After signing, these headers are automatically added to your request:

HeaderValue
AuthorizationAWS4-HMAC-SHA256 Credential=.../.../.../aws4_request, SignedHeaders=host;x-amz-content-sha256;x-amz-date, Signature=...
X-Amz-DateISO 8601 timestamp (e.g. 20240315T120000Z)
X-Amz-Content-Sha256SHA-256 hash of the request body (hex-encoded)
HostTarget service hostname (e.g. dynamodb.us-east-1.amazonaws.com)

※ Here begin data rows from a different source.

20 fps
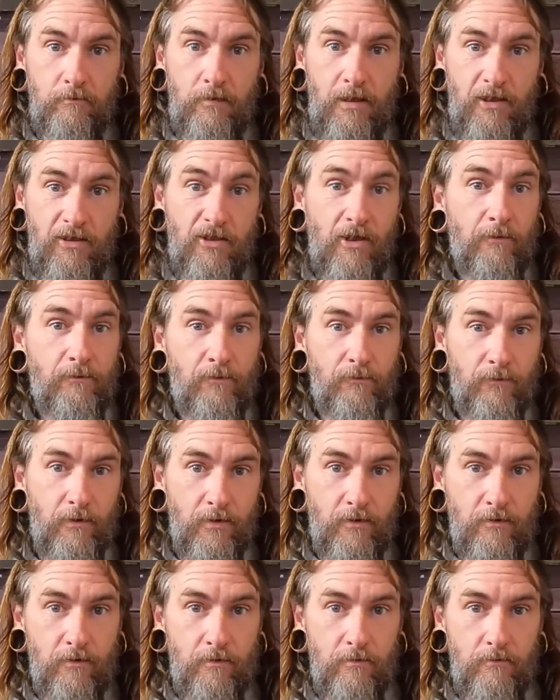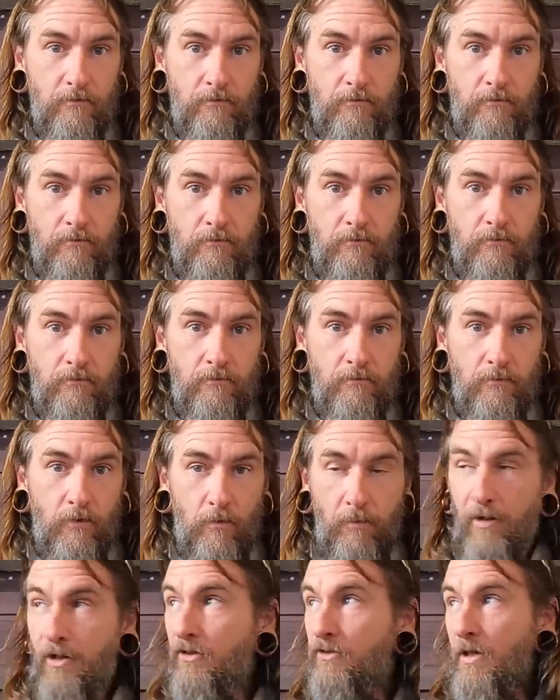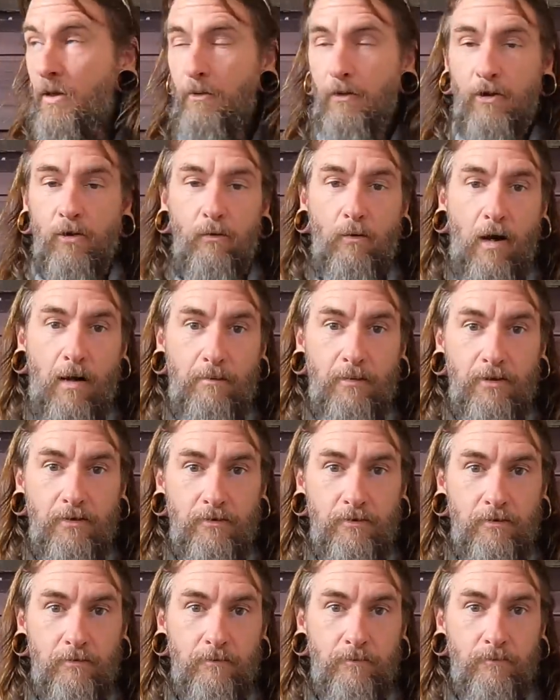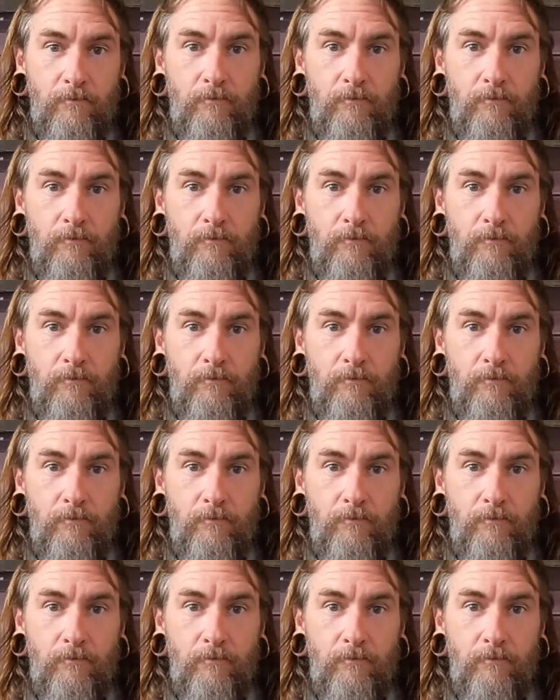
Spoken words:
in self-defense or because they were going to rob us.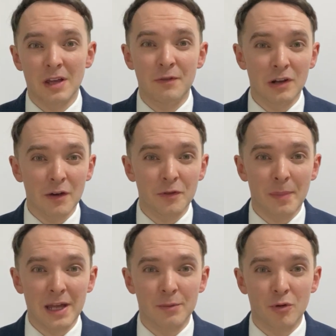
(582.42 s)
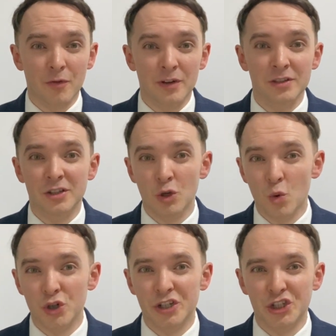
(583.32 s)
If you love the Panda Profits and you
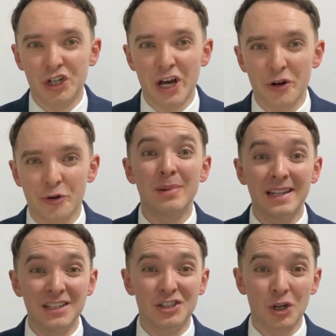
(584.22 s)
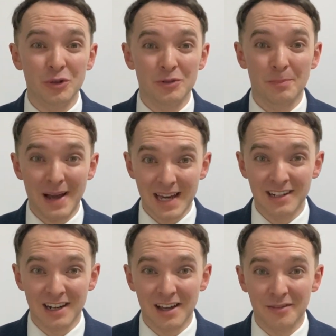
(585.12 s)
watch this channel, please show some panda
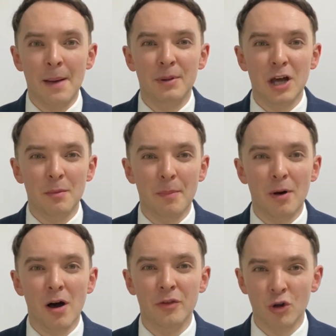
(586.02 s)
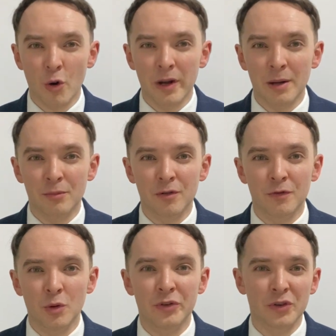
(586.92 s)
love and become a part of the growing number of
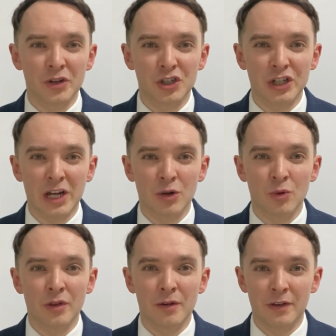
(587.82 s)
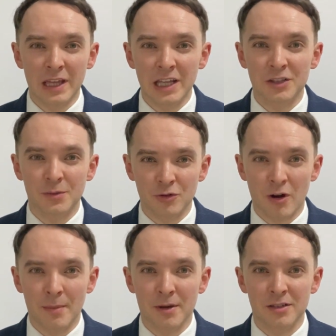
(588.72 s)
viewers on this channel that have hit that
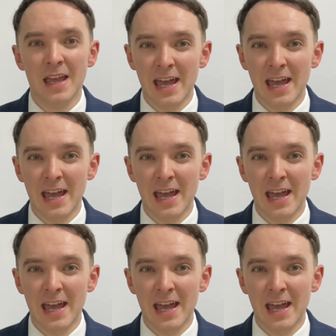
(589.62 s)
subscribe button.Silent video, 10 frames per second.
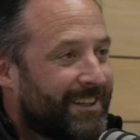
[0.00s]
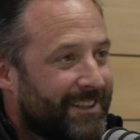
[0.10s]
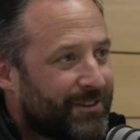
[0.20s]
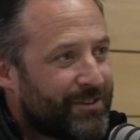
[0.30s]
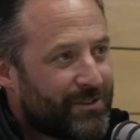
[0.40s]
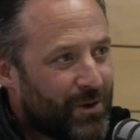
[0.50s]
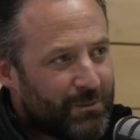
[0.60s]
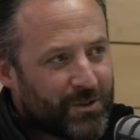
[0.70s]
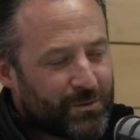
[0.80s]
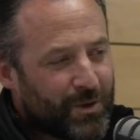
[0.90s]
There's so
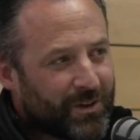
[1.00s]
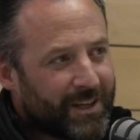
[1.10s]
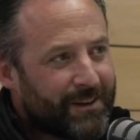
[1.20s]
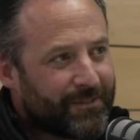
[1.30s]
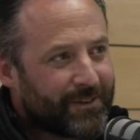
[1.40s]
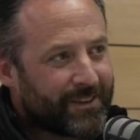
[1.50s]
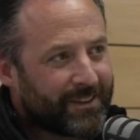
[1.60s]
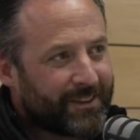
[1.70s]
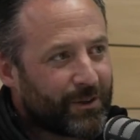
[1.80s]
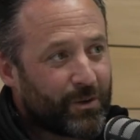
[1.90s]
much work and effort
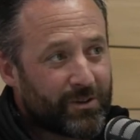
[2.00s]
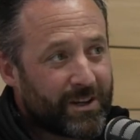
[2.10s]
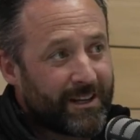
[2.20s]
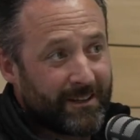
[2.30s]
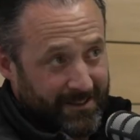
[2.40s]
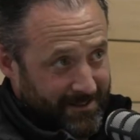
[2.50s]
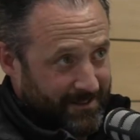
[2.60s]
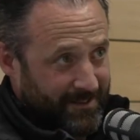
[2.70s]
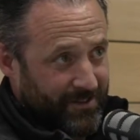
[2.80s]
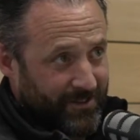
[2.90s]
goes in,
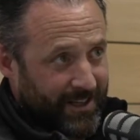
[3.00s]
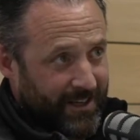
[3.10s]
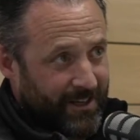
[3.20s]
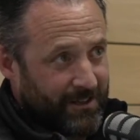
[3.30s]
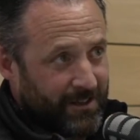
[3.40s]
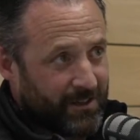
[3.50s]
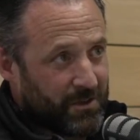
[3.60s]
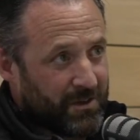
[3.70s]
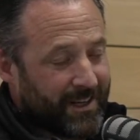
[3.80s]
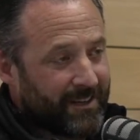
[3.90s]
just say in
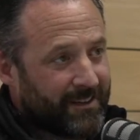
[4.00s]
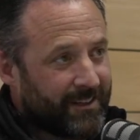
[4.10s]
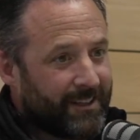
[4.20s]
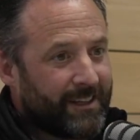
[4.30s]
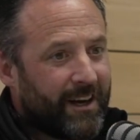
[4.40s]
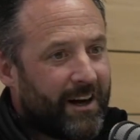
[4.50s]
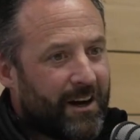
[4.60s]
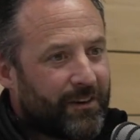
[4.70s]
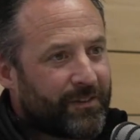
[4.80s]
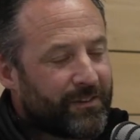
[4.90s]
your end,
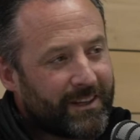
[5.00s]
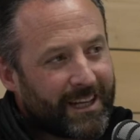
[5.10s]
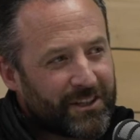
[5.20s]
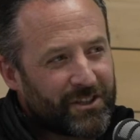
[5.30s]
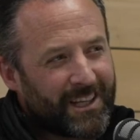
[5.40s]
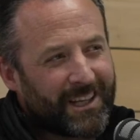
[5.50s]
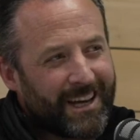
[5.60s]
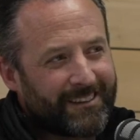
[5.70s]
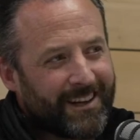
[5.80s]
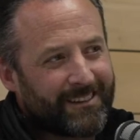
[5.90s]
to actually
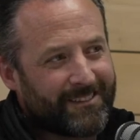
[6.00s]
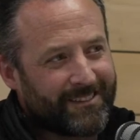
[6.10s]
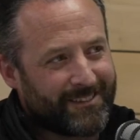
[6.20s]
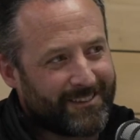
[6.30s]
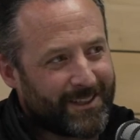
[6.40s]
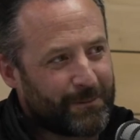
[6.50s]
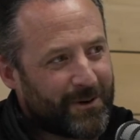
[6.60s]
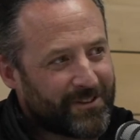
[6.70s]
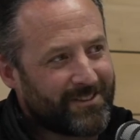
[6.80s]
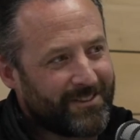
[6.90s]
get that to the
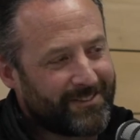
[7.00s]
person.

You can inspect all generated headers in the Actual Request tab after sending.

Variable Support

All four configuration fields support {{variable}} placeholders. Variables are interpolated before the signing process begins.

Recommended setup:

Access Key:  {{aws_access_key}}
Secret Key:  {{aws_secret_key}}
Region:      {{aws_region}}
Service:     dynamodb

💡 Tip: Store your AWS credentials in the Secret Vault and reference them as {{aws_access_key}} and {{aws_secret_key}}. This keeps secrets encrypted at rest and out of your environment files.

Examples

Example: Calling DynamoDB

POST https://dynamodb.us-east-1.amazonaws.com/

Auth: AWS Signature V4
  Access Key:  {{aws_access_key}}
  Secret Key:  {{aws_secret_key}}
  Region:      us-east-1
  Service:     dynamodb

Headers:
  Content-Type: application/x-amz-json-1.0
  X-Amz-Target: DynamoDB_20120810.ListTables

Body (JSON):
  { "Limit": 10 }

Example: Calling S3

GET https://my-bucket.s3.eu-west-1.amazonaws.com/data/report.json

Auth: AWS Signature V4
  Access Key:  {{aws_access_key}}
  Secret Key:  {{aws_secret_key}}
  Region:      eu-west-1
  Service:     s3

The signing process handles both path-style and virtual-hosted-style S3 URLs automatically.

Security Note

Auth credentials appear in multiple places:

  • Actual Request tab — shows resolved auth headers with real values
  • Code Export — generated code includes resolved auth values
  • History — saved request headers contain injected auth (scrubbed only if from vault)
  • collections.json — auth config saved in plain text (committed to git)

Recommendation: Store sensitive credentials in the Secret Vault and reference them as {{variables}}. Vault secrets are automatically scrubbed from persisted history, and the vault file is AES-256-GCM encrypted — safe to have alongside git-tracked files.